Yes, there is some action, and yes, some people do die. There’s about ten minutes towards the end where Sunshine momentarily decides to become a slasher movie, so it’s not a completely inaccurate trailer.
But it ignores the fact that much of this movie is pretty slow-paced, filled with gorgeous, solar-based scenery porn.
It takes a while for the action to get started, and even once it does, it’s hardly the unrelenting thrill-fest the trailer would have you believe. Sunshine is more an exploration of the effects space, the sun, and an imminent apocalypse can have on the human psyche. But you’d never know any that from the trailer. In its defense, Fox Searchlight (the maker of Sunshine) also made a second, “extended” trailer—that spoiled every single plot twist in the entire film. I guess they decided that if at first you don’t succeed, fail, fail again.
MAN OF STEEL
Swelling orchestral music. Tantalizing glimpses of Superman as a kid, and then a young man. Christopher Nolan’s name. Everything, from the inspirational quotes about helping people achieve wonders to the image of Superman as some type of hobo/hitch-hiker, seemed to suggest a character-driven piece. Finally, we’d get to delve past the cape and the tight red underpants and get to know the real Man of Steel. The teaser trailer for Man of Steel didn’t even have a single action sequence in it, because this movie wasn’t about the action; it was a coming-of-age story, a “deep” movie, a welcome counter-point to the frivolous and goofy Iron Man 3.

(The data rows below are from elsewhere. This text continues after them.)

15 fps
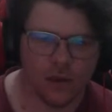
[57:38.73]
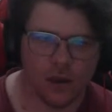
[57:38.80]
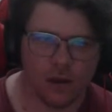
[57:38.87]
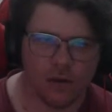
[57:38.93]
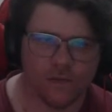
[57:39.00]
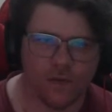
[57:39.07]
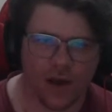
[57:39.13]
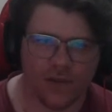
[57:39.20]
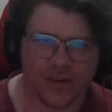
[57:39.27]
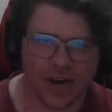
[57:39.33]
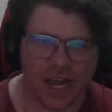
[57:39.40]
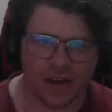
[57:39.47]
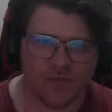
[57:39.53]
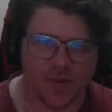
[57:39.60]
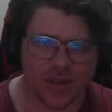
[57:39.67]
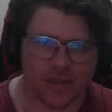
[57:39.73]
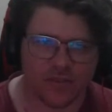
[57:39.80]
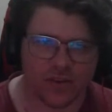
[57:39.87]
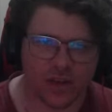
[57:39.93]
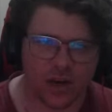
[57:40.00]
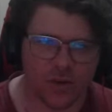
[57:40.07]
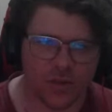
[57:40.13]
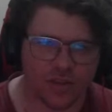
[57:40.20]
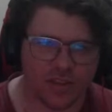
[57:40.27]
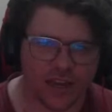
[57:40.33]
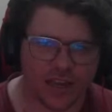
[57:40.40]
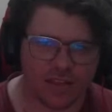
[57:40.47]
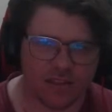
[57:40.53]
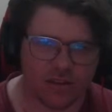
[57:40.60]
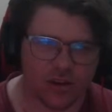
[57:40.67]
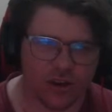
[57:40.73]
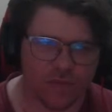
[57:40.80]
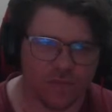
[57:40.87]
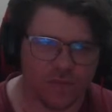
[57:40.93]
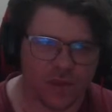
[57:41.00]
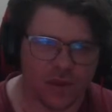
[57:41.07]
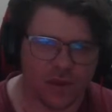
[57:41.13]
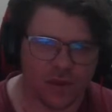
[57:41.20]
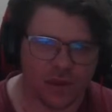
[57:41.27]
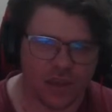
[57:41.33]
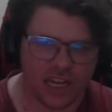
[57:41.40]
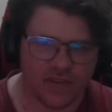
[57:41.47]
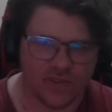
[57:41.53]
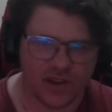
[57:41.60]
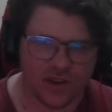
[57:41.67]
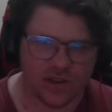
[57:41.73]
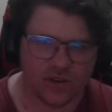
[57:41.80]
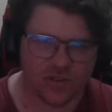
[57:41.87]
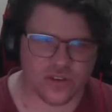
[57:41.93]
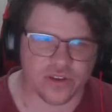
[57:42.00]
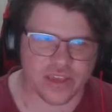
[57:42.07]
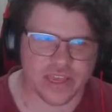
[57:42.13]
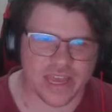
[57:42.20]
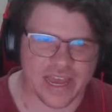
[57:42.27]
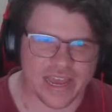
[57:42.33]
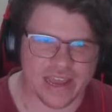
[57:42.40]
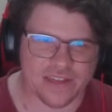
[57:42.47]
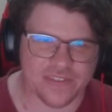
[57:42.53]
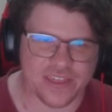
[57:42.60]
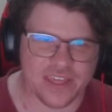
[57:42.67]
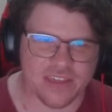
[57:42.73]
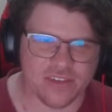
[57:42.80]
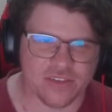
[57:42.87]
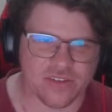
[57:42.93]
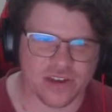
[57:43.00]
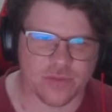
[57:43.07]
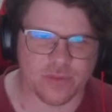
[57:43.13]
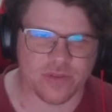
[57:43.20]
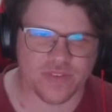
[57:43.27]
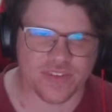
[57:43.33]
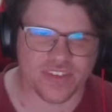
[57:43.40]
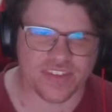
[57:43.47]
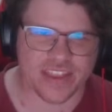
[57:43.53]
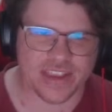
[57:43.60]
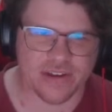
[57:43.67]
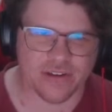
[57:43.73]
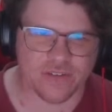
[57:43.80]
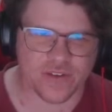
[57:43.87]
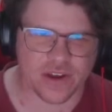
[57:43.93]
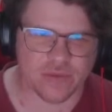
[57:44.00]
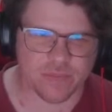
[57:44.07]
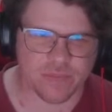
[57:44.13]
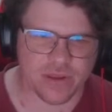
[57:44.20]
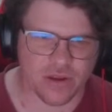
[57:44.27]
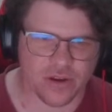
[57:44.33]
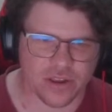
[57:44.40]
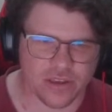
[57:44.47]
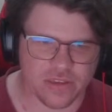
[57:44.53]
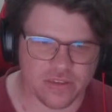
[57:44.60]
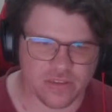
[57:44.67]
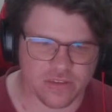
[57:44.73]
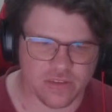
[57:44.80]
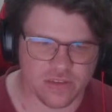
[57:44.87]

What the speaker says: 5.5 minutes to go in the second term. Ginnivan looks okay. I think he just got a little bit of a stinger, if I could be honest.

Except that this trailer turned out to be just as misleading as Iron Man 3’s. It seems that 2013 has been a year of strange reversal for movie trailers—while in the past, serious movies had to pretend to be generic action-thrillers to get sold, now generic action-thrillers are masquerading as serious and artsy.
This movie, unlike the other entries on the list, is almost non-stop action. Every time a conversation is on the verge of appearing, the screen-writers quickly shut down that boring shit, because who wants to pay money to watch people talk? IT could be a bus falling off a bridge, or a tornado, or an oil rig explosion—apparently Superman’s other power (besides flying, X-ray vision, heat-ray vision, invincibility, super strength and super speed—Mary Sue much?) is causing disasters to spontaneously occur around him. The script for Man of Steel probably reads like two people, one of them Christopher Nolan and the other one an ADHD child sat down and tried to write a script together, taking it in turns.
Nolan: You either die a hero, or live long enough to see yourself become a villain. Ok, your turn.
ADHD Child: Tornado! WHOOOOSH!
By the second half of the film, Man of Steel abandons any attempt at character development and turns into a re-enactment of my childhood games of Sim City. The part where you destroy the entire city with an alien invasion (recent psychological studies using an advanced multivariate regression analysis have proven that is the only part of Sim City anyone cares about).